Ghostwriter

Ghostwriting ist zwar ein moderner Begriff dennoch gibt es dieses Phänomen nicht erst seit kurzem.

Der Ghostwriter, der dem eigentlichen Autor zuarbeitet und ihn unterstützt gibt es in dieser Form wohl schon seit Jahrhunderten. So wird vermutet, dass bereits die griechischen Gelehrten Assistenten hatten, die für sie Arbeiten anfertigten, für die sie keine Lust hatten oder als lästig empfanden. Natürlich wurden diese Assistenten wie die Ghostwriter heutzutage nie als Autor oder Mithelfer genannt.

Bei fast jedem großen Künstler oder Autor der Geschichte wurde schon mal vermutet, dass sie ihre Werke nicht komplett in Eigenregie verwirklicht haben.
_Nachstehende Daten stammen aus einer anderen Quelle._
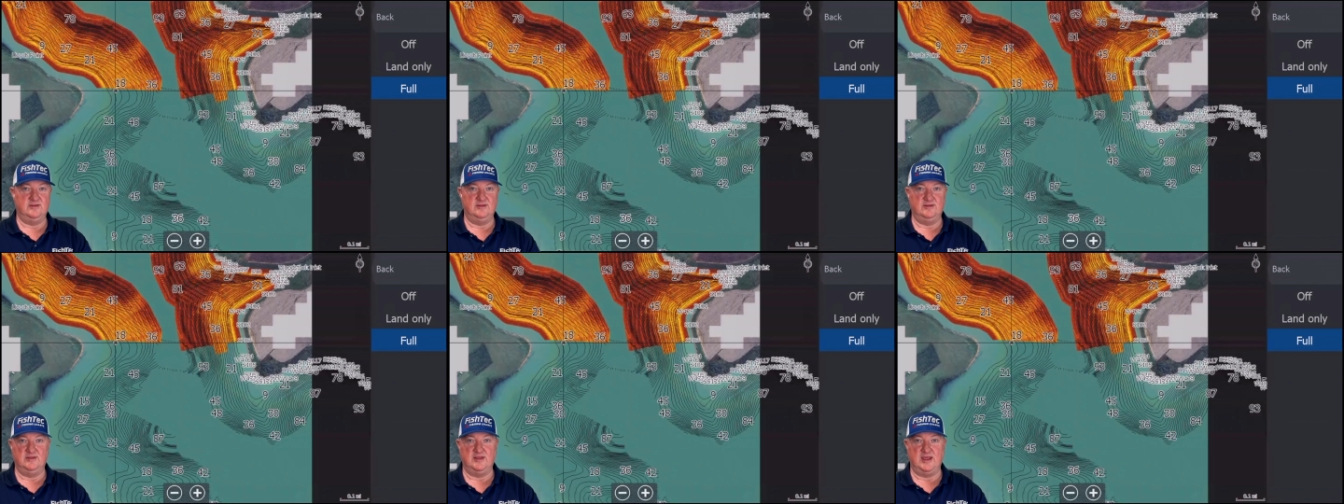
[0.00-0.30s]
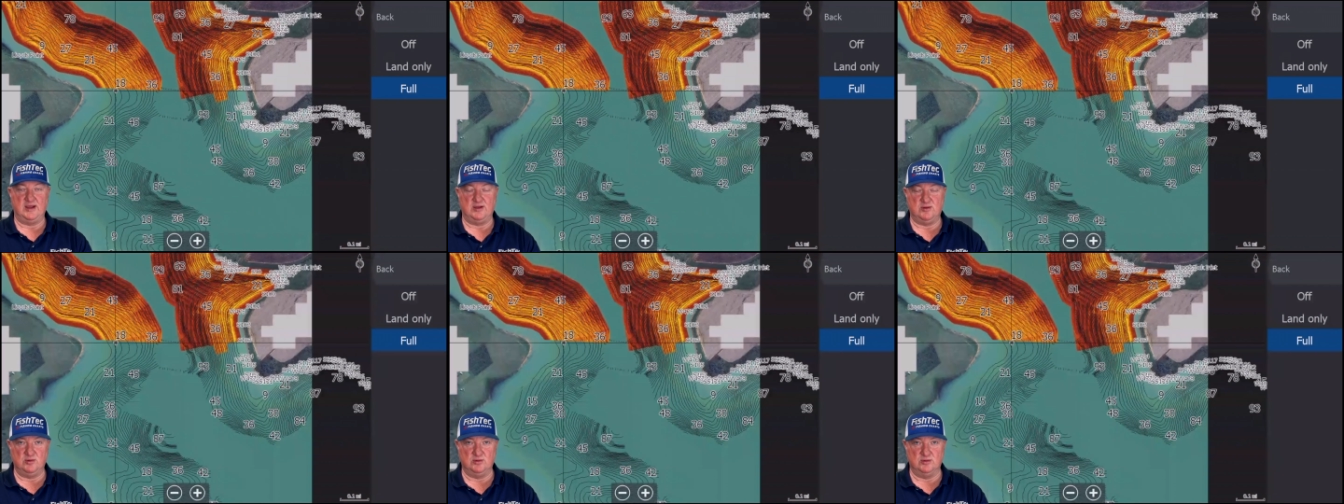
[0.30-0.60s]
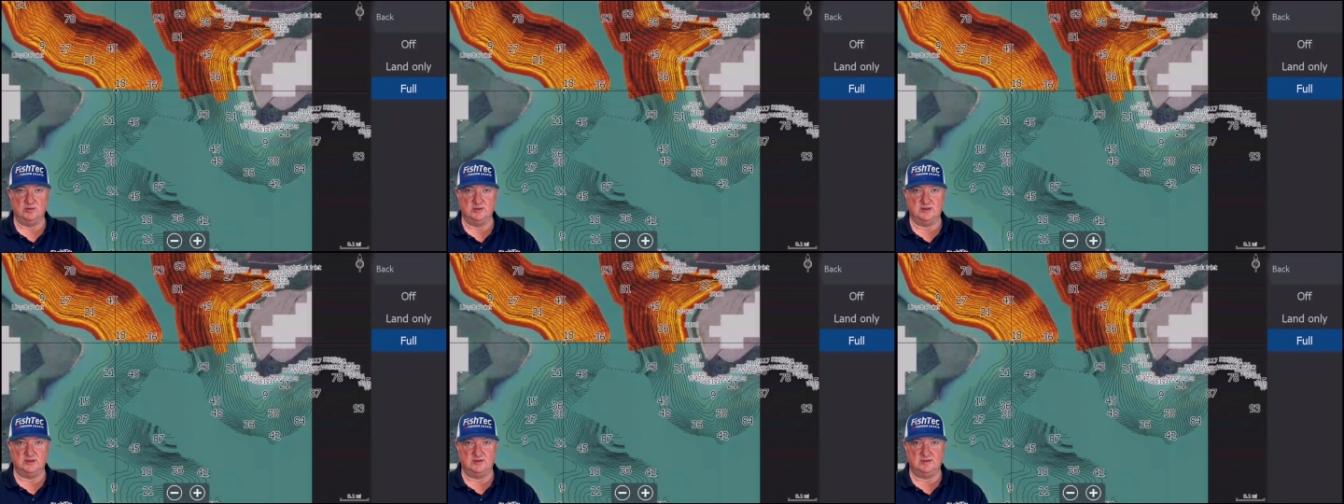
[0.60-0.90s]
they
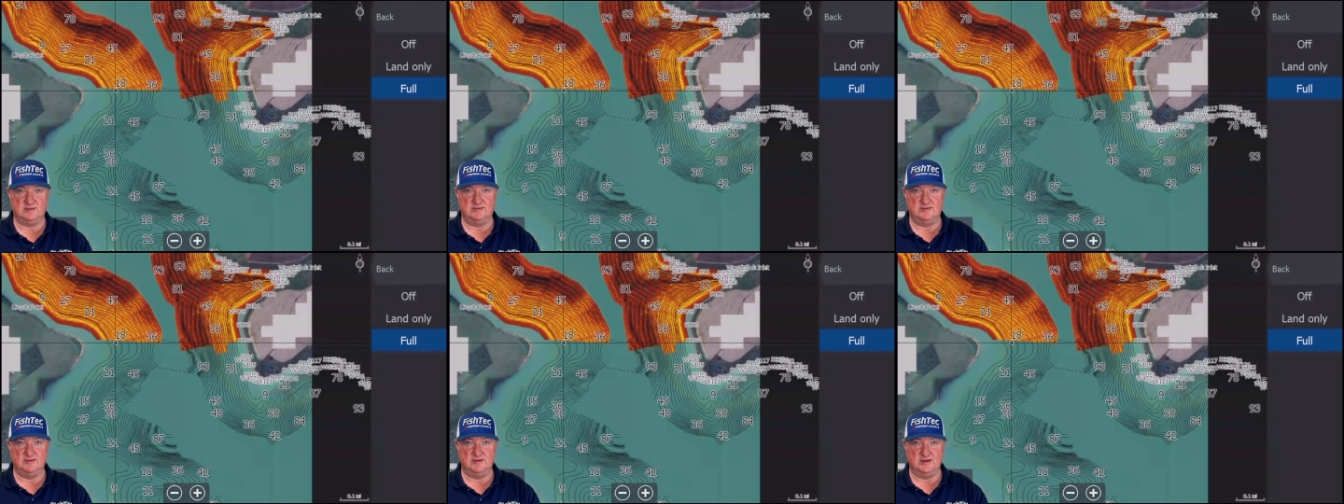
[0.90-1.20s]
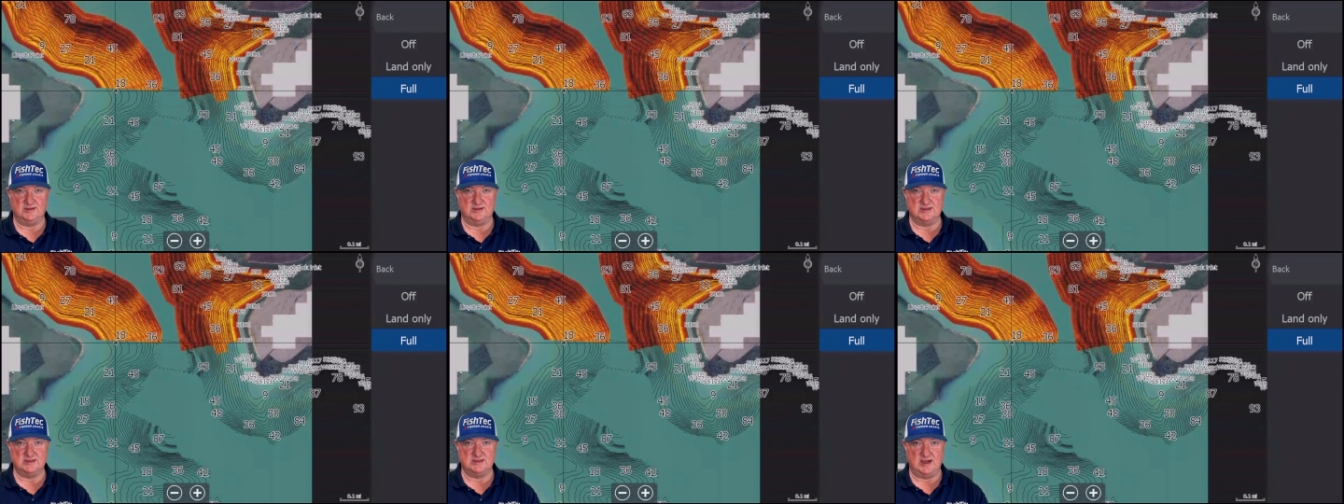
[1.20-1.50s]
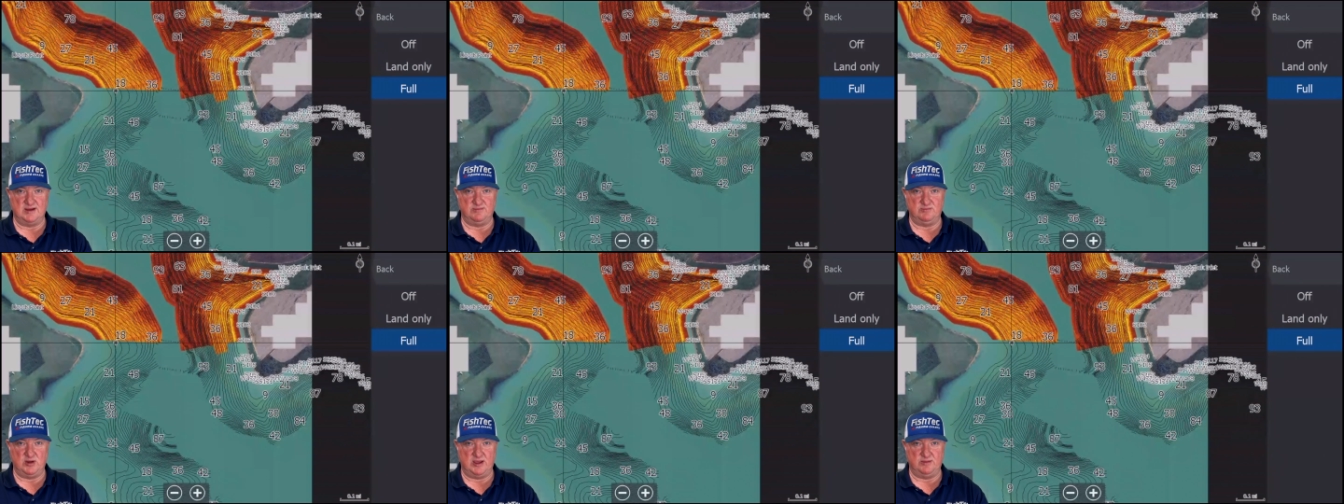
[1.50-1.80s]
called it the
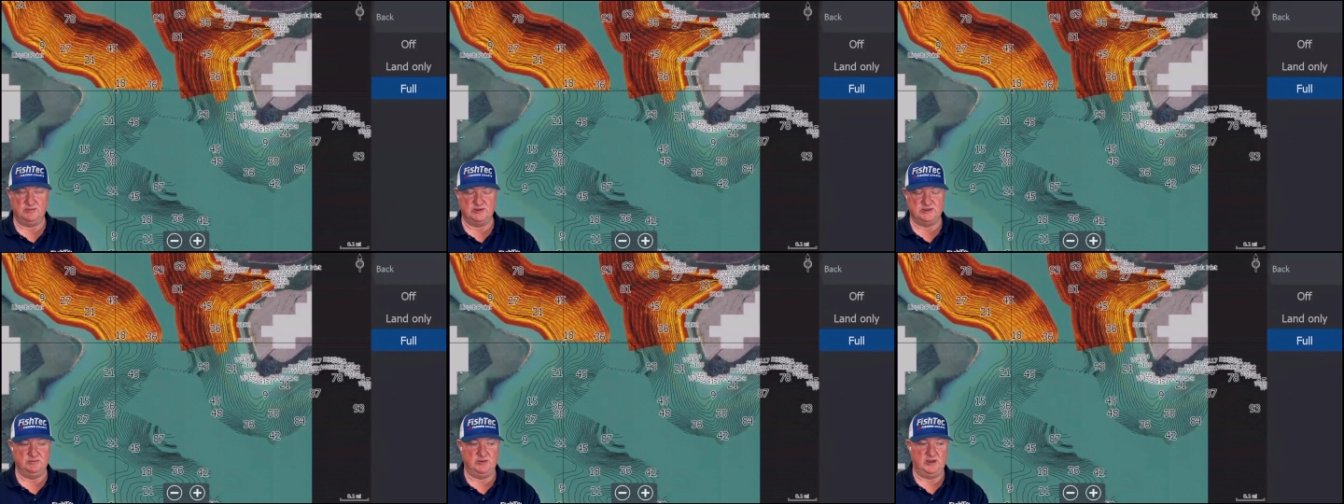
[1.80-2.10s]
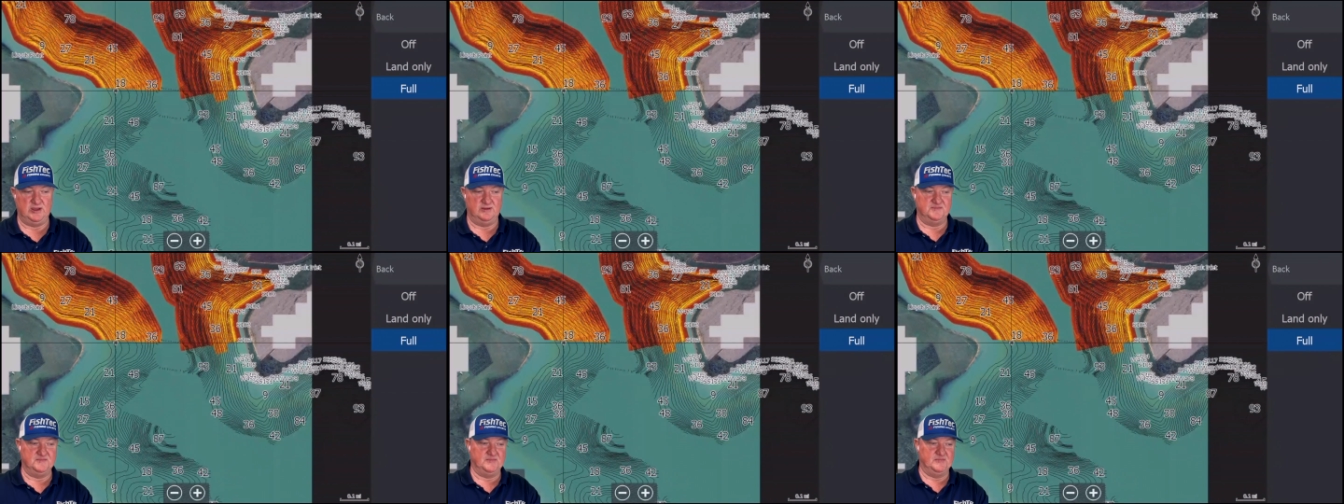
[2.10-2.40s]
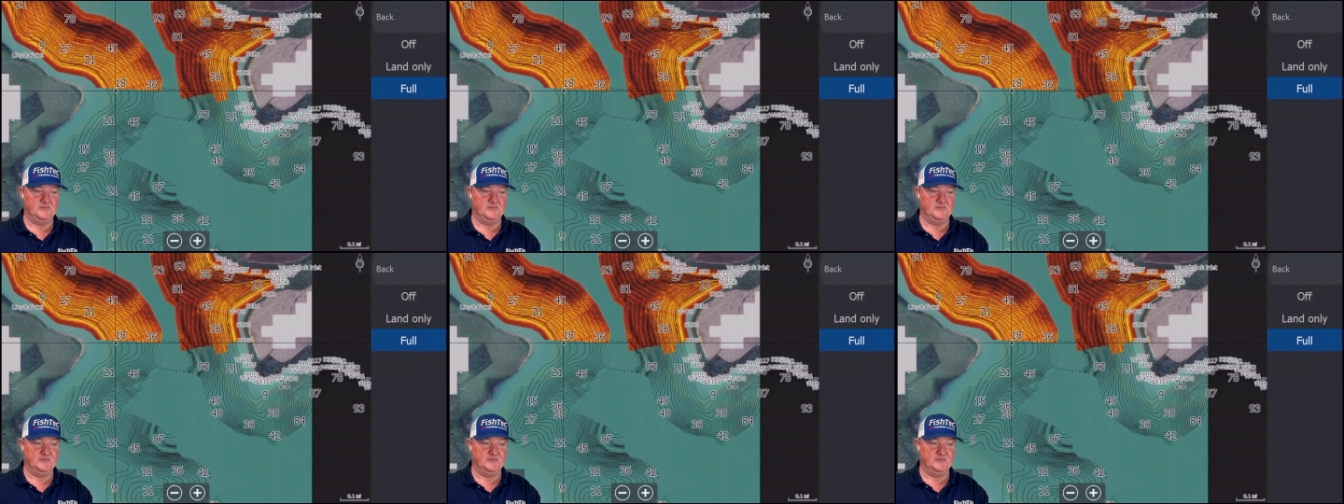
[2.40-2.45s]
same name as me.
Weitere bekannte Beispiele wären Michelangelo und Shakespeare. So meinen einige Historiker, dass Michelangelo die Mona Lisa gar nicht selbst gemalt hat sondern das Bild von einem Assistenten gemalt wurde. Andere behaupten, dass er das Bild nur komplettiert hat. Gestützt werden diese Aussagen dadurch, dass man herausgefunden hat, dass während der Entstehung des Bildes einige Abänderungen vorgenommen wurden.

Auch bei Shakespeare wird vermutet, dass er einige seiner Werke nicht selbst oder nur zum Teil selbst geschrieben hat. Hier wird sogar ein ganzes Schriftstellerkollektiv vermutet, dass die Werke angefertigt haben soll.

Genauso ist es schon fast immer üblich gewesen, dass Professoren sich von studentischen Hilfskräften und wissenschaftlichen Assistenten haben zuarbeiten lassen, wenn es darum ging Veröffentlichungen vorzubereiten. Auch hier werden diese Helfer in den wenigsten Fällen erwähnt.